Changes in EIR presented in Figs. 8 and 9 can be explained by the suitable range of temperature of 18–33 °C (Bayoh and Lindsay 2003) of the study area as highlighted in Figs. S22 and S24 in the supplementary material. But it should be recalled that temperatures above 30 °C are prejudicial for anopheles’ development, therefore leading to a decrease in EIR as demonstrated in Béguin et al. (2011).

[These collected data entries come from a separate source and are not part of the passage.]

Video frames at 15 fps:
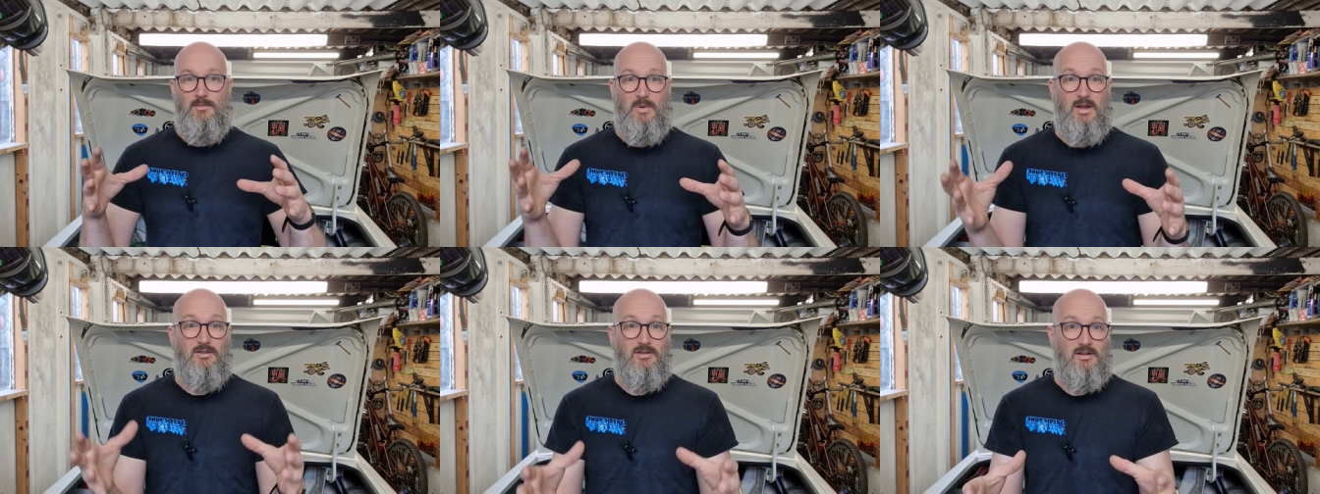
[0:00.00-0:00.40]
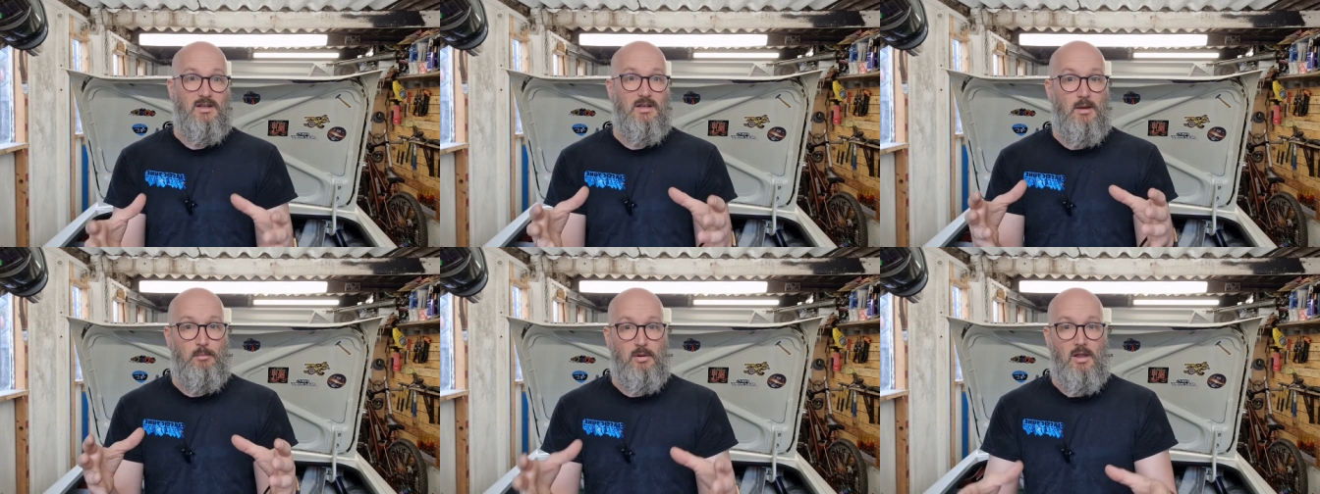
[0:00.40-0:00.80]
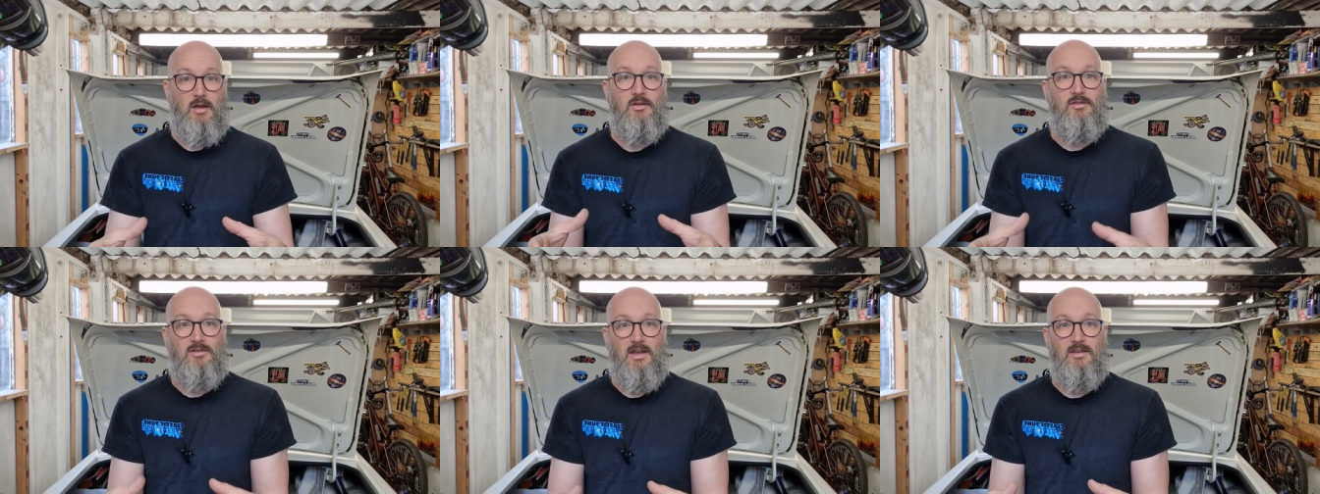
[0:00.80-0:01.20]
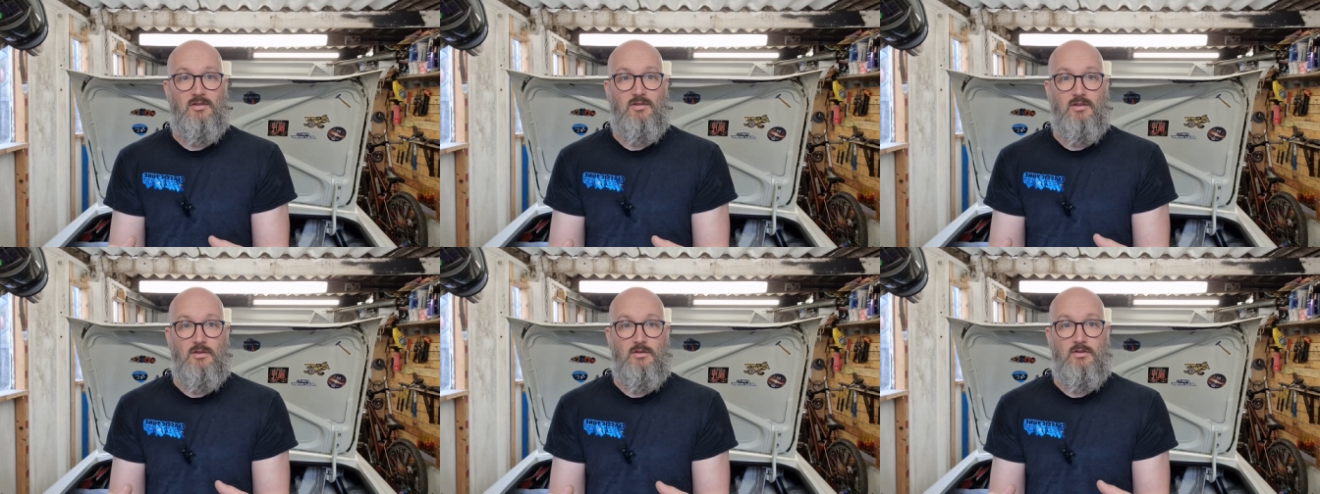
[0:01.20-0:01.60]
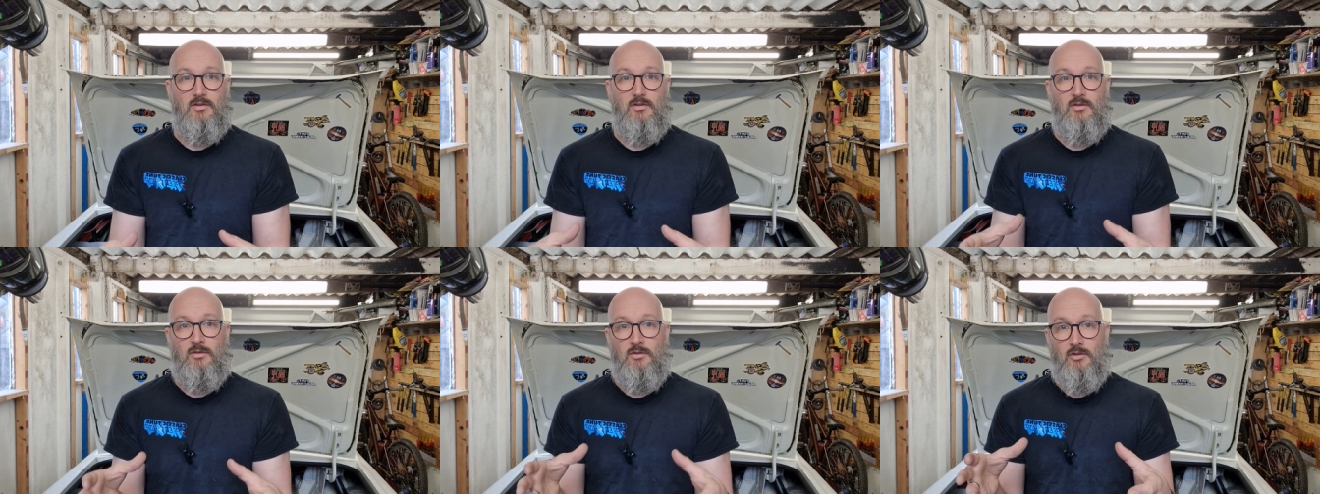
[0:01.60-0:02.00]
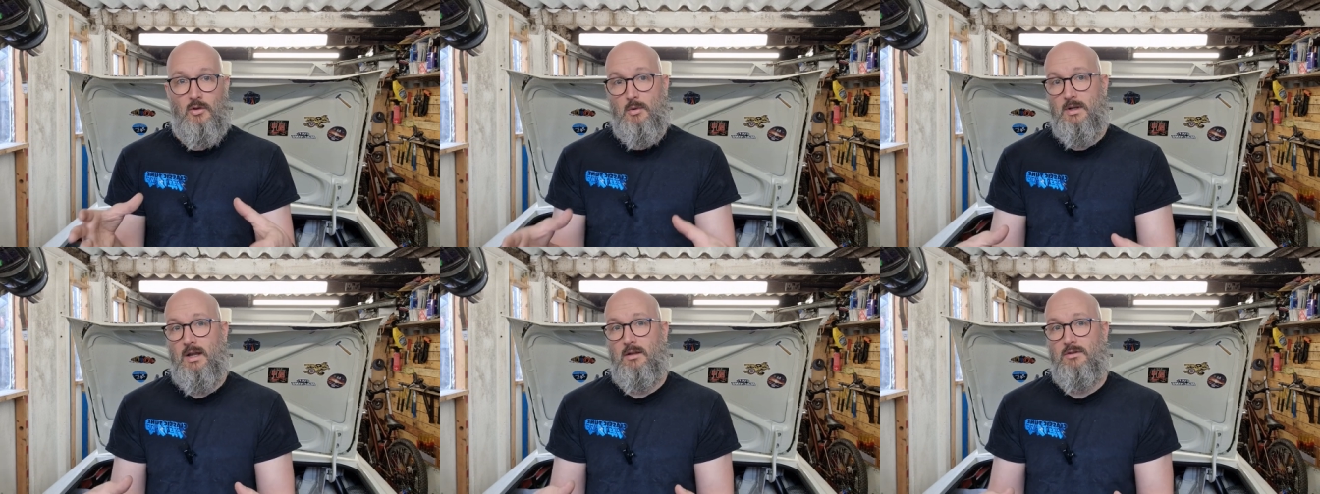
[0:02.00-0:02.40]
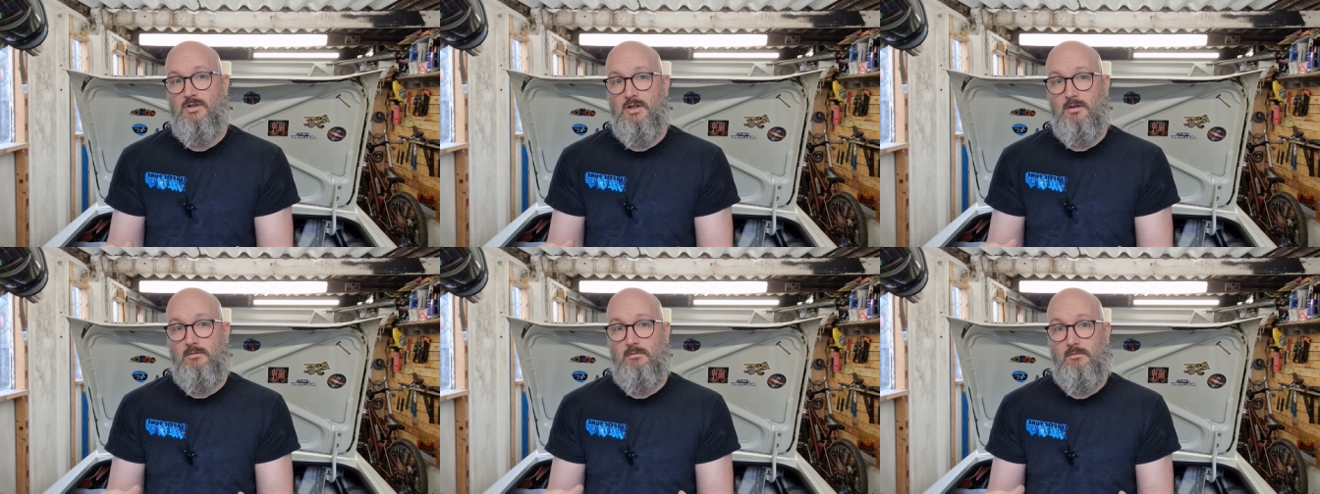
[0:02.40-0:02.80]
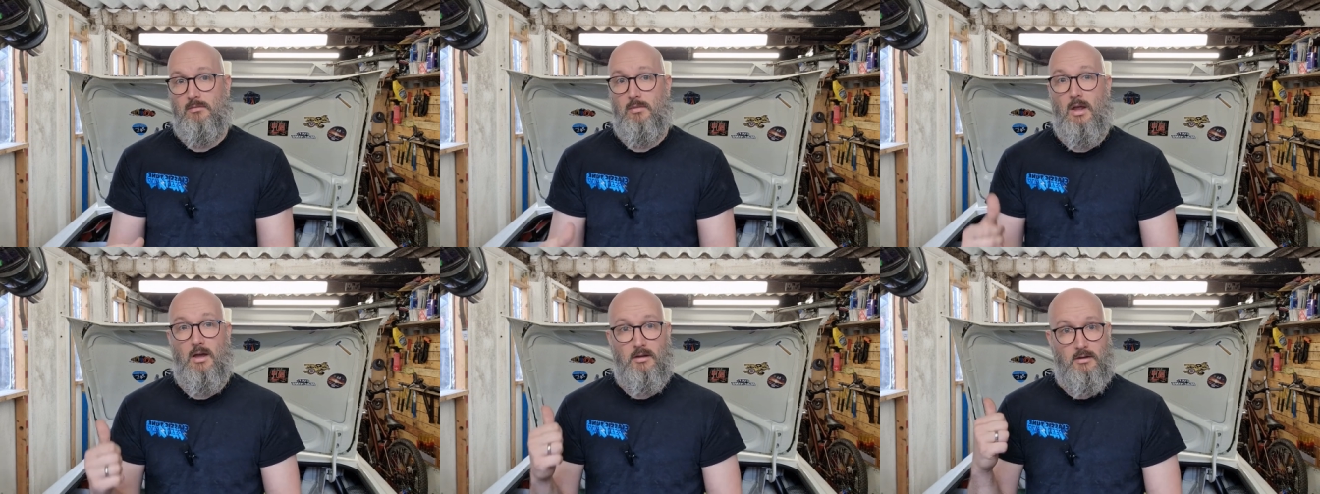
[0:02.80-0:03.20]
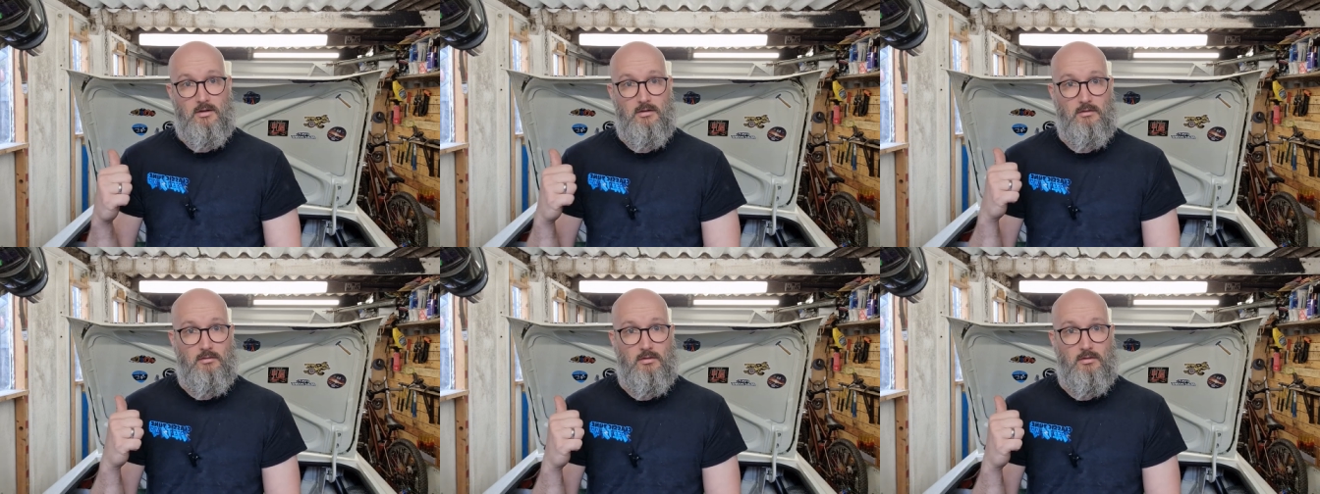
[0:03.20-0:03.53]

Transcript: basically apply sensors to an engine like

Changes in EIR are stronger in the far future than in the near future and vice-versa (Figs. 8 and 9). In general, the signal of change is stronger under RCP8.5 than RCP2.6, meaning an increased risk with the increased level of the radiative forcing. A similar study conducted by Chaturvedi and Dwivedi (2021) over India showed that under global warming, malaria transmission is expected to strengthen together with the duration of the transmission season. The EIR results also highlight the important role of changes in rainfall and temperature on malaria incidence and show the seasonality of the disease. Similar work also demonstrated that a decline in precipitation is beneficial for the growth of the mosquito population, which causes higher EIR (Ermert et al. 2012). Our study also attests to general expectations with regard to the impact of global warming on the spread of malaria. It is generally accepted that climate change will affect the spread of malaria as mentioned by Ogega and Alobo (2020), but it is also noted that malaria distribution is impacted by many factors in addition to climate change, including population mobility, changes in land use, changes in air and water temperatures and the systematic increase in preventive interventions, which VECTRI has not yet incorporated and which should prompt future work.

Conclusion

This work is an initial exploration of the relationship between climate and malaria in Cameroon using dynamical models under future climate scenarios of the CORDEX project for Africa. The link between these parameters and two common malaria indicators, parasite ratio (PR) and entomological inoculation rate (EIR), was established. The results demonstrated that there is a close relationship between rainfall, temperature and malaria transmission in Cameroon under future climate change. For each of the models used under the two RCP scenarios, the impact of temperature on the evolution of malaria indicators is established, and the seasonality is highlighted for the PR and EIR metrics. The integration of VECTRI with future climate scenarios reveals a modulating effect of changes in temperature and rainfall on changes in malaria transmission, although factors such as population mobility and effective intervention strategies against malaria are likely to improve VECTRI results if implemented. The next step in line of this work is to ascertain how best to incorporate such a model effectively into a national or regional decision-making process concerning health planning and interventions. If such a model should be used to aid operational decisions in Cameroon, using machine learning techniques for an effectiveness model’s calibration of parameters is required as recently introduced in Tompkins and Thomson (2018).